As vouching is considered a base of an accounting system, tracing provides a critical role in inspecting the completeness of that accounting system. The results provided by vouching and tracing are often the same; distinct approaches are used to start these audit procedures.

Frequently asked questions

What assertions are ensured by vouching and tracing?

Vouching helps to ensure assertions like accuracy, existence, rights, obligations, occurrence, and cut-off. It’s because auditors comprehensively review the documents regarding approval, authorization, and classification.

On the other hand, tracing is reconciling a transaction with the source document. For instance, you are looking at sales journal and want to locate sales transaction #0324 to the source document/original invoice. This locating of balance on the source document is called tracing. This procedure verifies the assertion of completeness. For instance, you have selected 40 samples to locate source documents/invoice. However, source documents exist only for the 30 transactions. Hence, the accounting record is not complete and there is compromise on internal controls of the business.

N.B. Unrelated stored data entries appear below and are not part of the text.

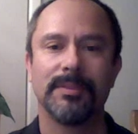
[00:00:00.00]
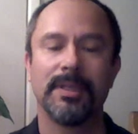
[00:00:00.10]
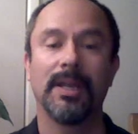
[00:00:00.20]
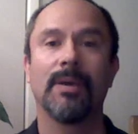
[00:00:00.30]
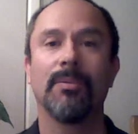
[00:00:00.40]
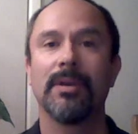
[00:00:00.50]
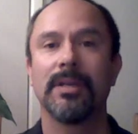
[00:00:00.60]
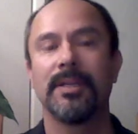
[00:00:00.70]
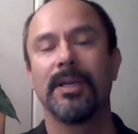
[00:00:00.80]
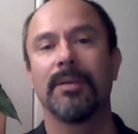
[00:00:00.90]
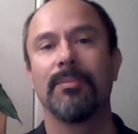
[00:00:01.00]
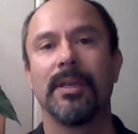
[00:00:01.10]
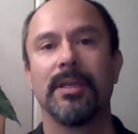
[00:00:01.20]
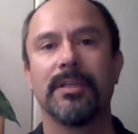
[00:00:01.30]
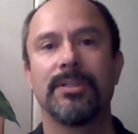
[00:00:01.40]
Today I want to take a
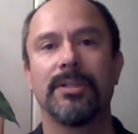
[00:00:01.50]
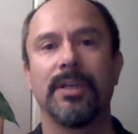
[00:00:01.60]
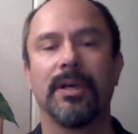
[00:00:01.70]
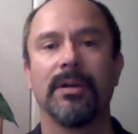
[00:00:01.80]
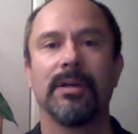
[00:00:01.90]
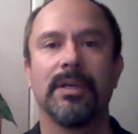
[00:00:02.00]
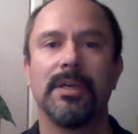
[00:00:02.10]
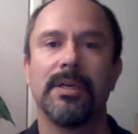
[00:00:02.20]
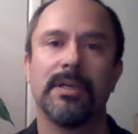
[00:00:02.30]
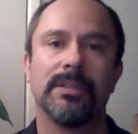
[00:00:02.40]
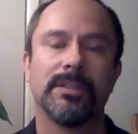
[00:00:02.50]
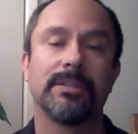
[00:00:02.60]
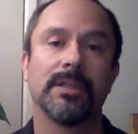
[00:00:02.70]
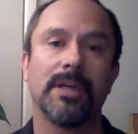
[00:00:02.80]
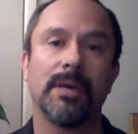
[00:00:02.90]
minute to share just
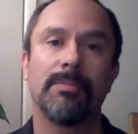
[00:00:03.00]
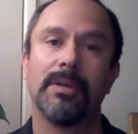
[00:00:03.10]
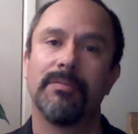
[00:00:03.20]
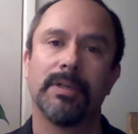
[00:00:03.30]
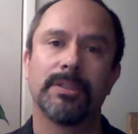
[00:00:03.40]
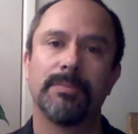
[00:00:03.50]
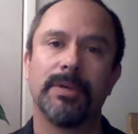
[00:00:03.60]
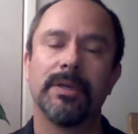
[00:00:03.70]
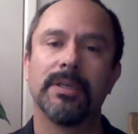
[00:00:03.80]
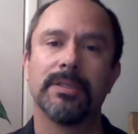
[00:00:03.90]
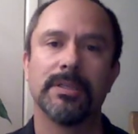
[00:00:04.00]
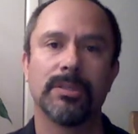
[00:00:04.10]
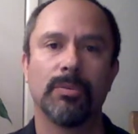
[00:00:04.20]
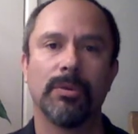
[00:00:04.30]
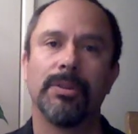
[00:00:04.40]
a couple of experiences
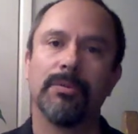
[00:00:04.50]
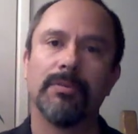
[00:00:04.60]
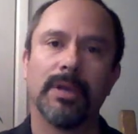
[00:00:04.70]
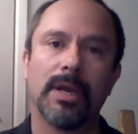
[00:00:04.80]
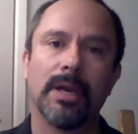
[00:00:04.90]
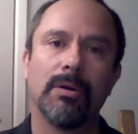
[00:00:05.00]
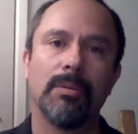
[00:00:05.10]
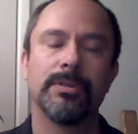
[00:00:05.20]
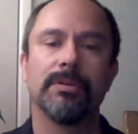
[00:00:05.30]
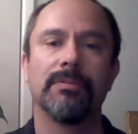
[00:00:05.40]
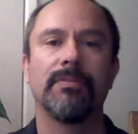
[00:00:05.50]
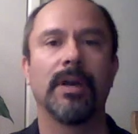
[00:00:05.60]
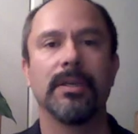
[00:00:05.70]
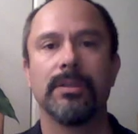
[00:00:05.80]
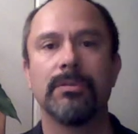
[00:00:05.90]
with you that I hope that you'll
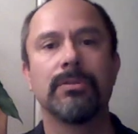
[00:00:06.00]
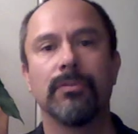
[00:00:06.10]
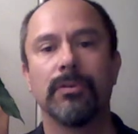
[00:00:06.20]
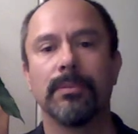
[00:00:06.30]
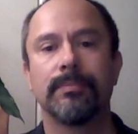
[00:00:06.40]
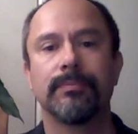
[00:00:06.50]
find useful.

Please note tracing verifies the completeness of the accounting record.

Why is vouching an important procedure during an audit?

It’s because vouching helps to check/assess source documents. These documents are more reliable and the basis of the accounting system. Hence, vouching is considered to be an important audit procedure.

What is the difference between vouching and tracing?

Vouching is when you take the source documents like invoices and look at accounting. On the other hand, tracing is when you look at the accounting transaction and locate its source document.